Todos os temos em variadas formas e conteúdo. É bem certo que esta pesada carga nos aflige, paraliza e aflige o coração.
No coração gritamos por socorro e aparentemente não somos ouvidos. Oramos ao SENHOR apresentando-lhe os nossos problemas e, até sugerimos soluções, mas parece não haver resposta.
Desejamos soluções particularizadas para os nossos privados problemas.
A viúva de Sarepta é um exemplo ilustrador de como o abençoar, em em meio as próprias crises, é um ato gratificante e recompensador. Em fé abre abdica do seu sustento último, não apenas seu mas de seu filho também.
O mínimo não lhe é impedimento à ação de compartilhar. O que decorre da sua atitude e de como foi abençoada pelo SENHOR conhecemos pelo relato bíblico do livro dos Reis.
Quando agimos, em oração, em favor do bem coletivo experimentamos medidas sacudidas e recalcadas, transbordantes mesmo. Farinha e azeite, bens essenciais à vida, em meio a escassez total.
O deserto não pode promover impedimento para que a benção de DEUS alcance nossa casa, família e igreja.
Entretanto em meio aos múltiplos problemas da vida, diferentemente do patriarca Jó, insistimos em particulares soluções, individualizadas respostas que atendam, apenas, os nossos egoísticos clamores.
À sua volta, na igreja, comunidade e até no âmbito familiar, se você puder ver, se essa capacidade lhe for concedida, encontrará homens e mulheres seres carregados de conflitos oriundos dos seus próprios pecados estranhos a mensagem da cruz para a qual Cristo carregou os nossos pecados, todos.
Que estamos fazendo - orando apenas por nós mesmos enfraquecidos nessa egoísta e solitária oração que consegue ver apenas a si mesmo.
Necessitamos mudar urgentemente nossa atitude.
Intercessores, todos orando por todos num grande e majestoso clamor coletivo, que transcende a presença física - a nossa unidade coletiva é promovida pelo Corpo, que é CRISTO JESUS, Nosso SENHOR e SALVADOR.

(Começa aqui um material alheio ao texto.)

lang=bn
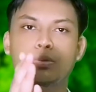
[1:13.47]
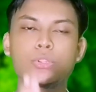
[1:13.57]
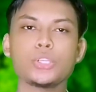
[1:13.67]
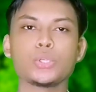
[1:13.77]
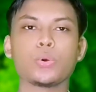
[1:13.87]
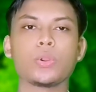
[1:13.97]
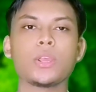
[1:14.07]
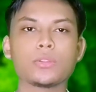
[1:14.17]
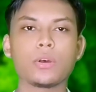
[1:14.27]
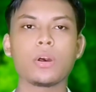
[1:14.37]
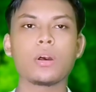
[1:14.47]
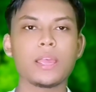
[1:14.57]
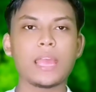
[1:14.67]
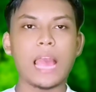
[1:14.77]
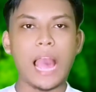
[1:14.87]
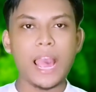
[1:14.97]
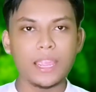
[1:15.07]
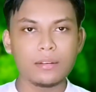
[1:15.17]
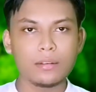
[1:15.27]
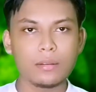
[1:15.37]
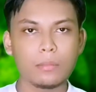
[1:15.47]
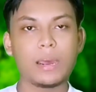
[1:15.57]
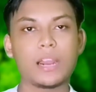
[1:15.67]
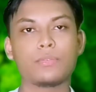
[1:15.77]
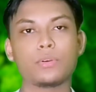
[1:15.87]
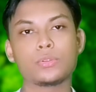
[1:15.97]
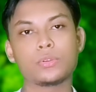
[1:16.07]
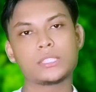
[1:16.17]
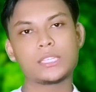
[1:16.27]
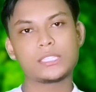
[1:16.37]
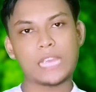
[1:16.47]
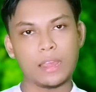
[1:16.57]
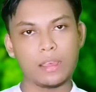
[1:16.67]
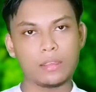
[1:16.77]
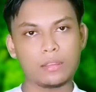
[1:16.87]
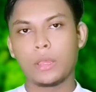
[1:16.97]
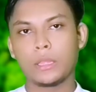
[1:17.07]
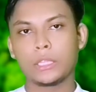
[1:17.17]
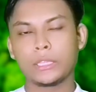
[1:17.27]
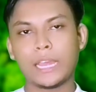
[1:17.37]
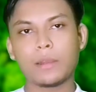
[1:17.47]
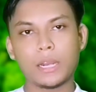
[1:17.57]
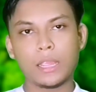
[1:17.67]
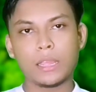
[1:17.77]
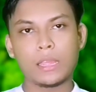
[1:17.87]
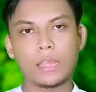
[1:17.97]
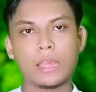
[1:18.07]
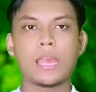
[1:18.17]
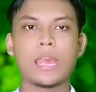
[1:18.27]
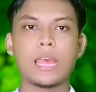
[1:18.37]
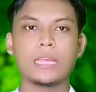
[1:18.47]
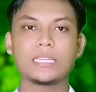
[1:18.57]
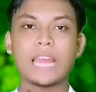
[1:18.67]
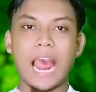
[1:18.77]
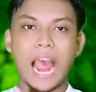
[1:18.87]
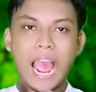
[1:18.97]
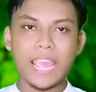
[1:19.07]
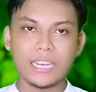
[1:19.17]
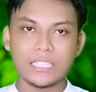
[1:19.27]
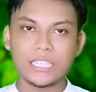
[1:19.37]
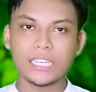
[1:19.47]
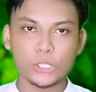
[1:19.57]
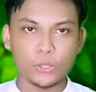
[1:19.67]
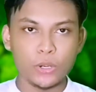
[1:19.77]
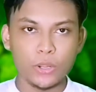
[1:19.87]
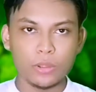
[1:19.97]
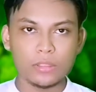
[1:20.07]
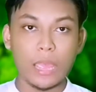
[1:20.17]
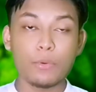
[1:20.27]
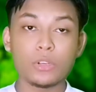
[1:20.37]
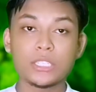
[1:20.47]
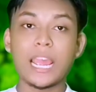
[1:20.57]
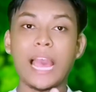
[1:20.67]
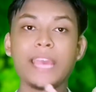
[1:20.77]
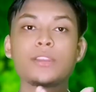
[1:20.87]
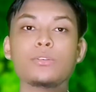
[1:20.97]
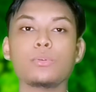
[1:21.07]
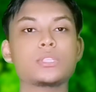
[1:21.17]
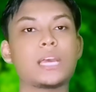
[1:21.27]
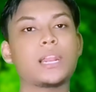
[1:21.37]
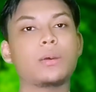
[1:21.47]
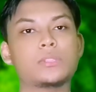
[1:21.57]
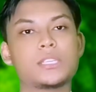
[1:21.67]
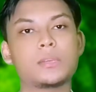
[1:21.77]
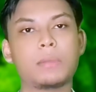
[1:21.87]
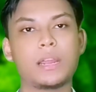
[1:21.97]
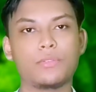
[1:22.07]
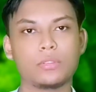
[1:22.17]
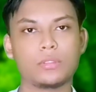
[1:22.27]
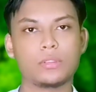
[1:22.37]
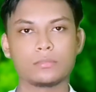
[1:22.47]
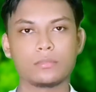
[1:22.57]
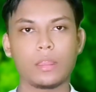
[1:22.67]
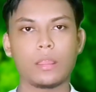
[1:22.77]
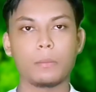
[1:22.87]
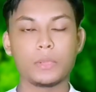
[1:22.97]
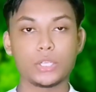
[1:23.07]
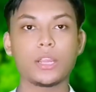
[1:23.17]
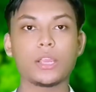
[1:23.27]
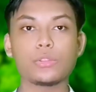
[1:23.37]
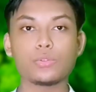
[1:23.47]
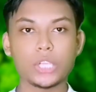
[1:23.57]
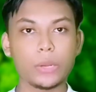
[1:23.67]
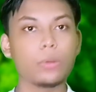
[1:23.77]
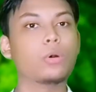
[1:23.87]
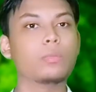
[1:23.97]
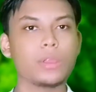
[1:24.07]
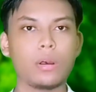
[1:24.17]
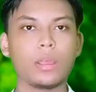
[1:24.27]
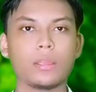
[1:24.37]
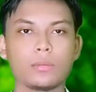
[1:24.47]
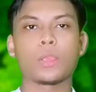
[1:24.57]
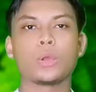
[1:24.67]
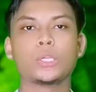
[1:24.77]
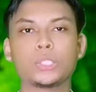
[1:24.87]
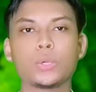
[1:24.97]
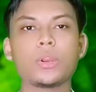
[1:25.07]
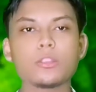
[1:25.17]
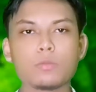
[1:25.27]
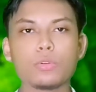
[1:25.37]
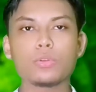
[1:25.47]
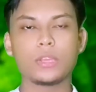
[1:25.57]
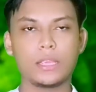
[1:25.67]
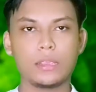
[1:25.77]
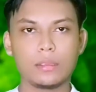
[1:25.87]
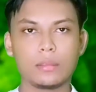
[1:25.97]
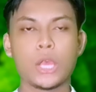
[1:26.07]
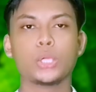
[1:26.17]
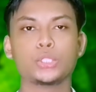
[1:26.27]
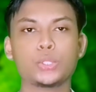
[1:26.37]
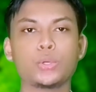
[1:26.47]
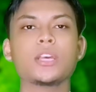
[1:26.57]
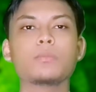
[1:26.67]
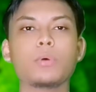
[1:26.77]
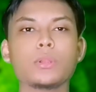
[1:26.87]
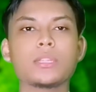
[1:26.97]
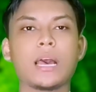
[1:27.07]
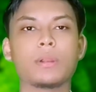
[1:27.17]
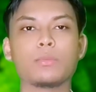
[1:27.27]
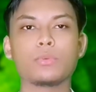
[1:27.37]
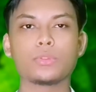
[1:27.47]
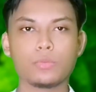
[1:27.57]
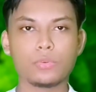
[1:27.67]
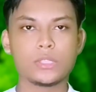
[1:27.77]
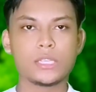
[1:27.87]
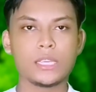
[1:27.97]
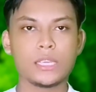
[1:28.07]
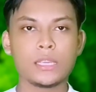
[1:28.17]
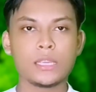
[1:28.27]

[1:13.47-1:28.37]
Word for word: যদি শরীয়ত হয় আইন মারফত হচ্ছে জানা তার মানে যেটা আইন সেটা শরীয়ত এবং সে আইনগুলো জানা হচ্ছে মারেফত বিষয়টা কিন্তু সেই রকমই হয় শরীয়ত মূলত কি শরীয়ত বলতে আমরা মূলত বুঝি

Quando nossas orações caminham na direção do individualismo minimizam o poder da igreja e descaracterizam a função sacerdotal de seus membros.
Definitivamente o modelo de oração ensinado pelo SENHOR JESUS é prioritariamente coletivo. Expressões como: Pai nosso; venha a nós o Teu Reino; perdoa-nos e dá-nos o pão cotidiano são essencialmente comunitárias. Aqui despojamo-nos das nossas individualidades em favor de outros.
Esse deve ser o nosso caminho na oração.